- [Description of the task]: Copy each line of the records exactly, stopping only after the line that contains "(7.00 s to 8.00 s)" has been written, and leave pictures out.

- [Entries provided]:
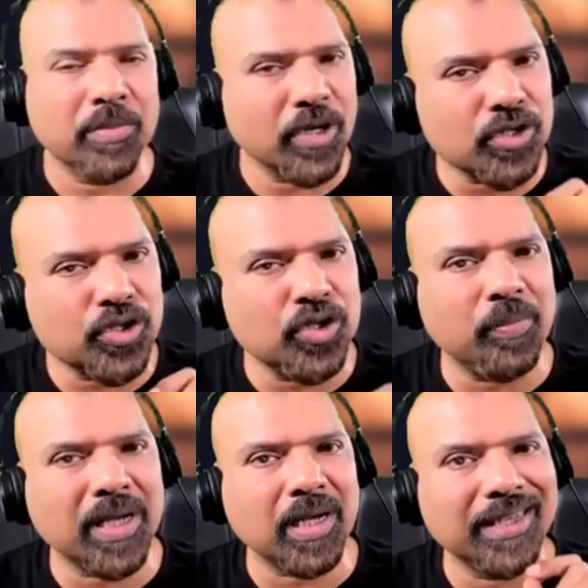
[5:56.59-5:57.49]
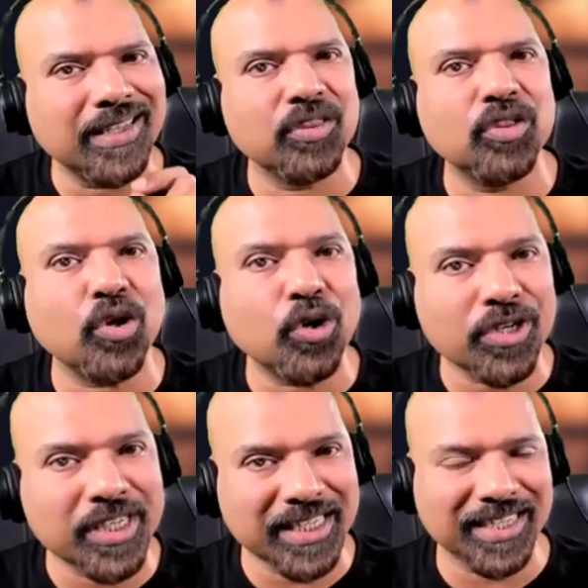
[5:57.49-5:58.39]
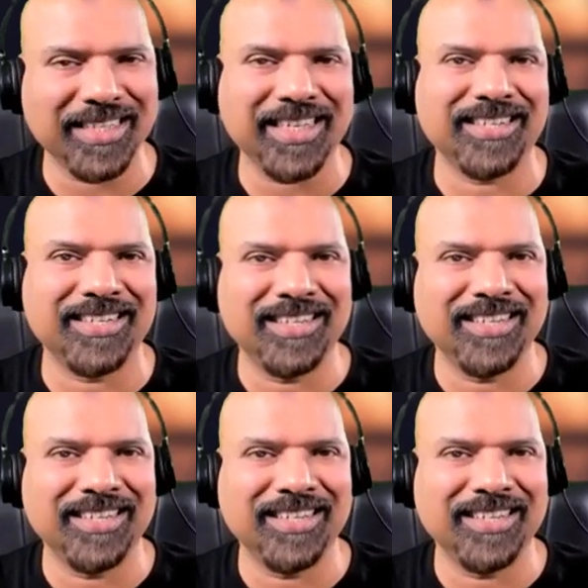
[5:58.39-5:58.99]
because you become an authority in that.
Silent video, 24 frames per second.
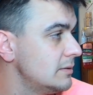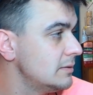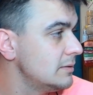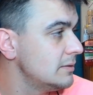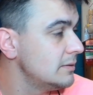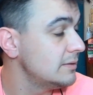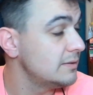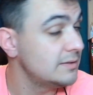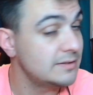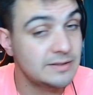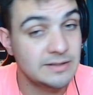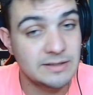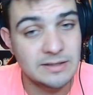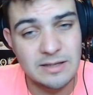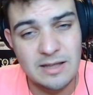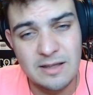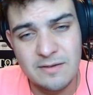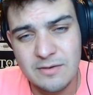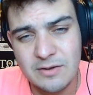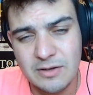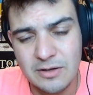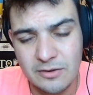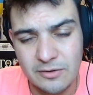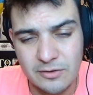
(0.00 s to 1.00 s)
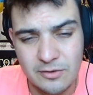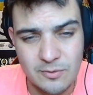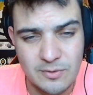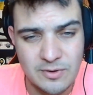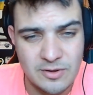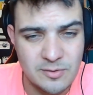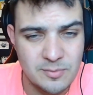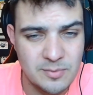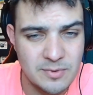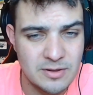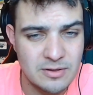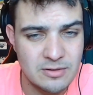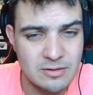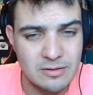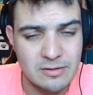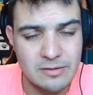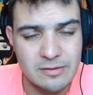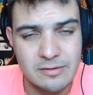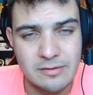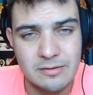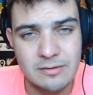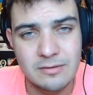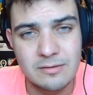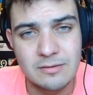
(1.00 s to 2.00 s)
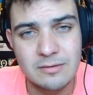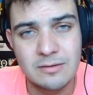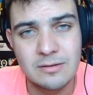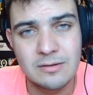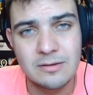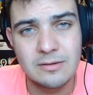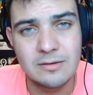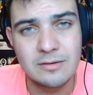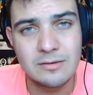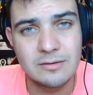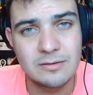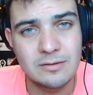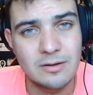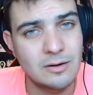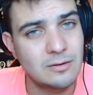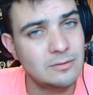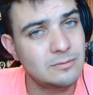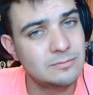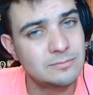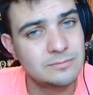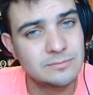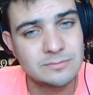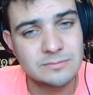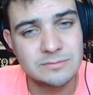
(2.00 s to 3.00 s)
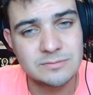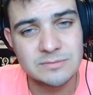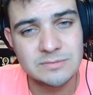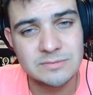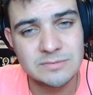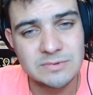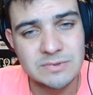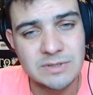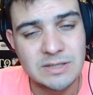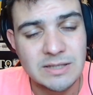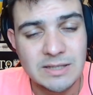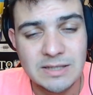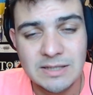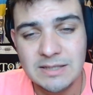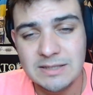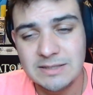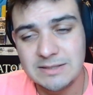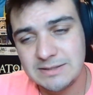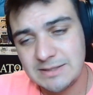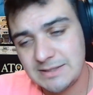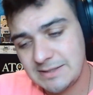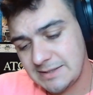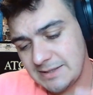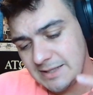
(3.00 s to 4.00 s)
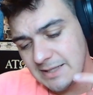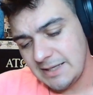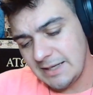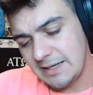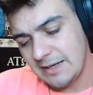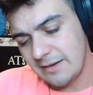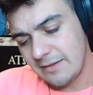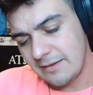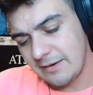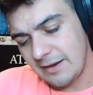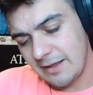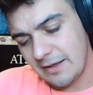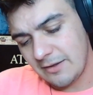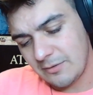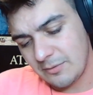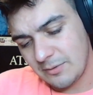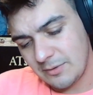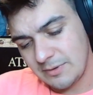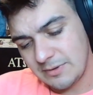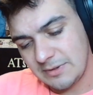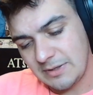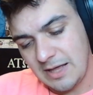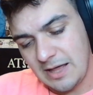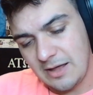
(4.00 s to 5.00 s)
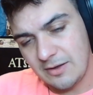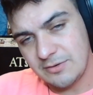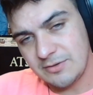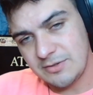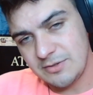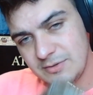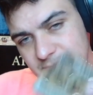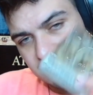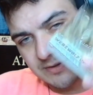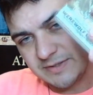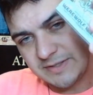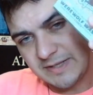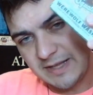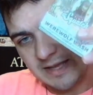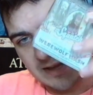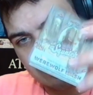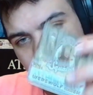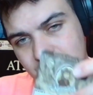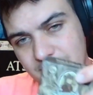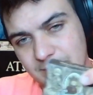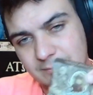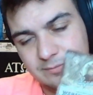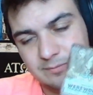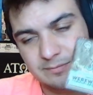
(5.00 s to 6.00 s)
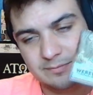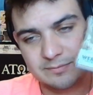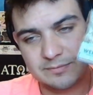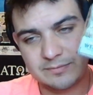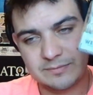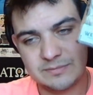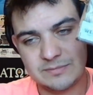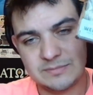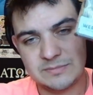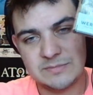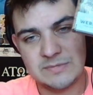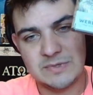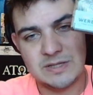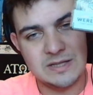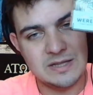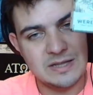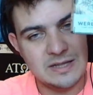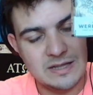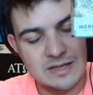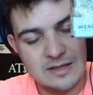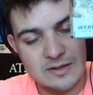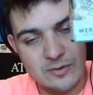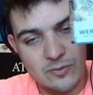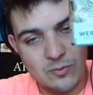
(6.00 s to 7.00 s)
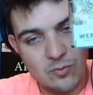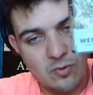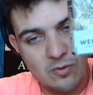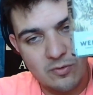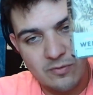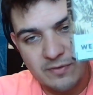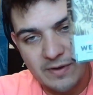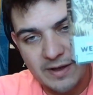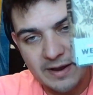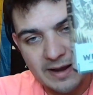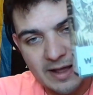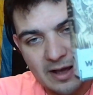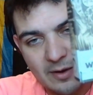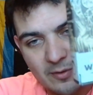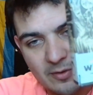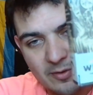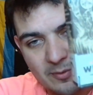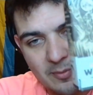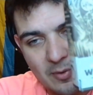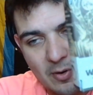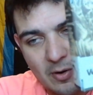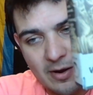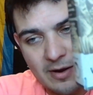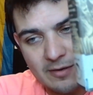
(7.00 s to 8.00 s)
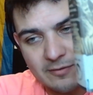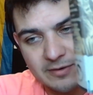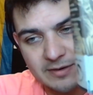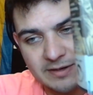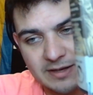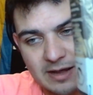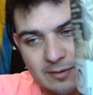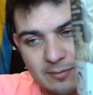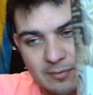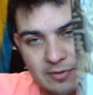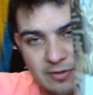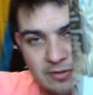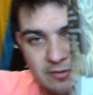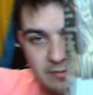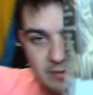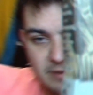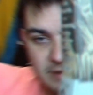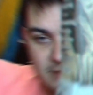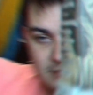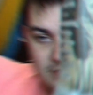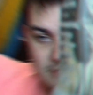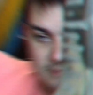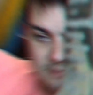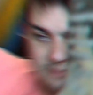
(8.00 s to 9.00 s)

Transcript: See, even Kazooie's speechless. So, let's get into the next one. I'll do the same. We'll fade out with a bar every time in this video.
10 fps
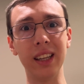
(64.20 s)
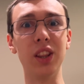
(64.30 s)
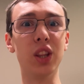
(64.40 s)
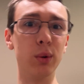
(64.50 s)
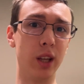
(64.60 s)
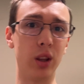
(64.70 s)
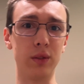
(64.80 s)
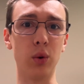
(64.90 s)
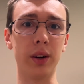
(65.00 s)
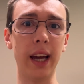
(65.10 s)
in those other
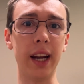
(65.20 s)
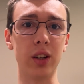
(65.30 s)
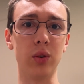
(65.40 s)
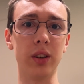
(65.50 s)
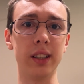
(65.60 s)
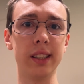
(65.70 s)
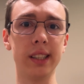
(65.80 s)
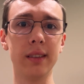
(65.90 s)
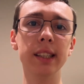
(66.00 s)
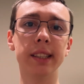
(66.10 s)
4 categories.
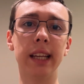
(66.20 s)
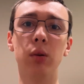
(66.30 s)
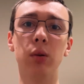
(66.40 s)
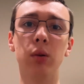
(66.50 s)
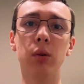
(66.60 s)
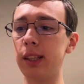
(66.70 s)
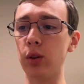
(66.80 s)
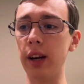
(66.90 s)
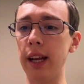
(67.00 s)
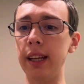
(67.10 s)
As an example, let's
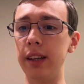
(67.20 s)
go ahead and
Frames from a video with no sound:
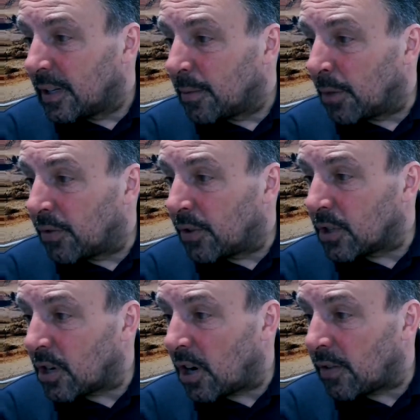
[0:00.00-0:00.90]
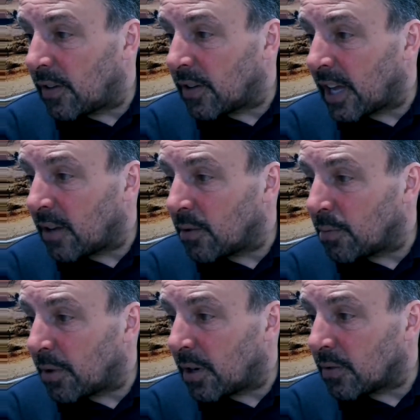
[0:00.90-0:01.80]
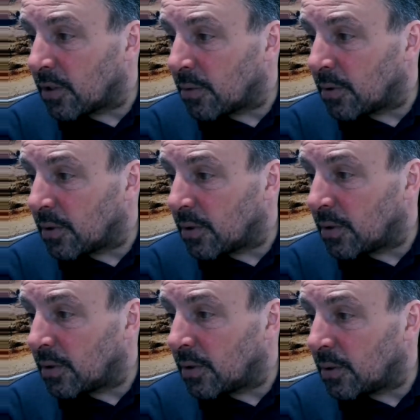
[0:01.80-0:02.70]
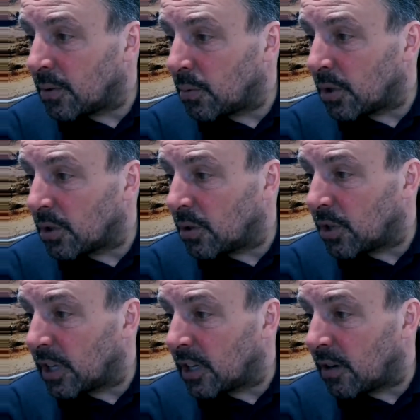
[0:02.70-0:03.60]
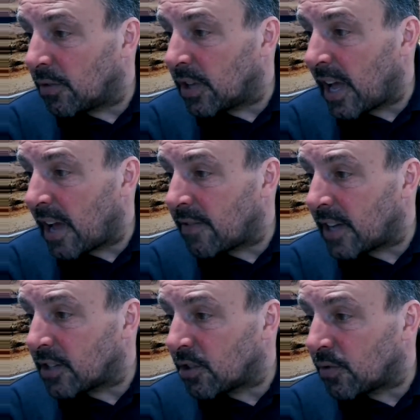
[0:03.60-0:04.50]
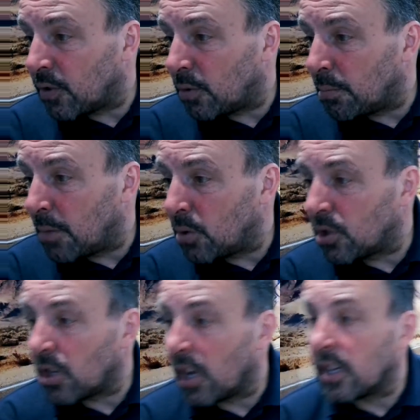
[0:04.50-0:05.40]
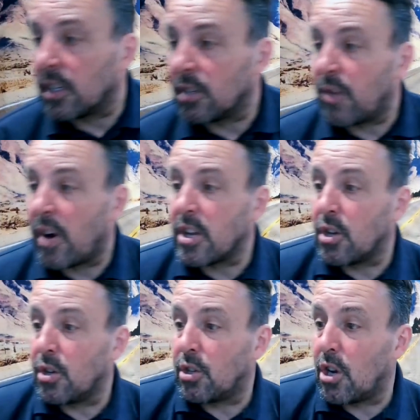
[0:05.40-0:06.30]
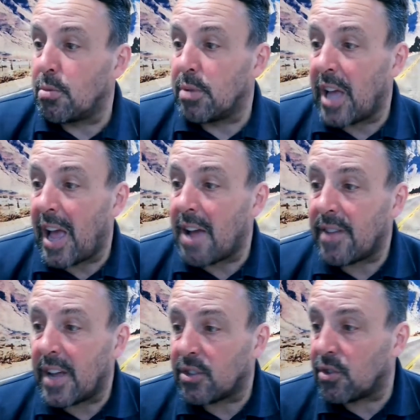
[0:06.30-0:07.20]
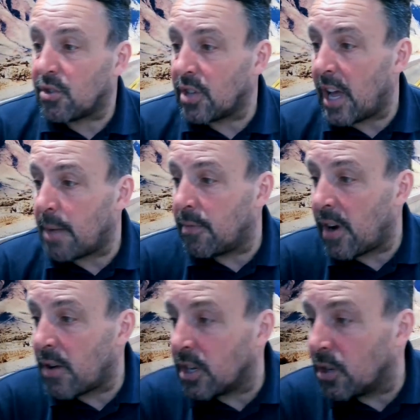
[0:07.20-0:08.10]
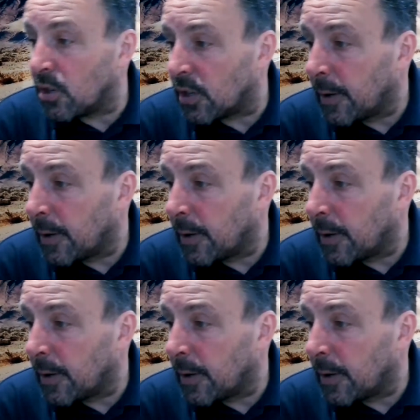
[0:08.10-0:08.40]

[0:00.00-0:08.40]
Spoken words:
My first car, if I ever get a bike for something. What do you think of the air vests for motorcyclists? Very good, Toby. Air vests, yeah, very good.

- [Completed task]:
[5:56.59-5:57.49]
[5:57.49-5:58.39]
[5:58.39-5:58.99]
because you become an authority in that.
Silent video, 24 frames per second.
(0.00 s to 1.00 s)
(1.00 s to 2.00 s)
(2.00 s to 3.00 s)
(3.00 s to 4.00 s)
(4.00 s to 5.00 s)
(5.00 s to 6.00 s)
(6.00 s to 7.00 s)
(7.00 s to 8.00 s)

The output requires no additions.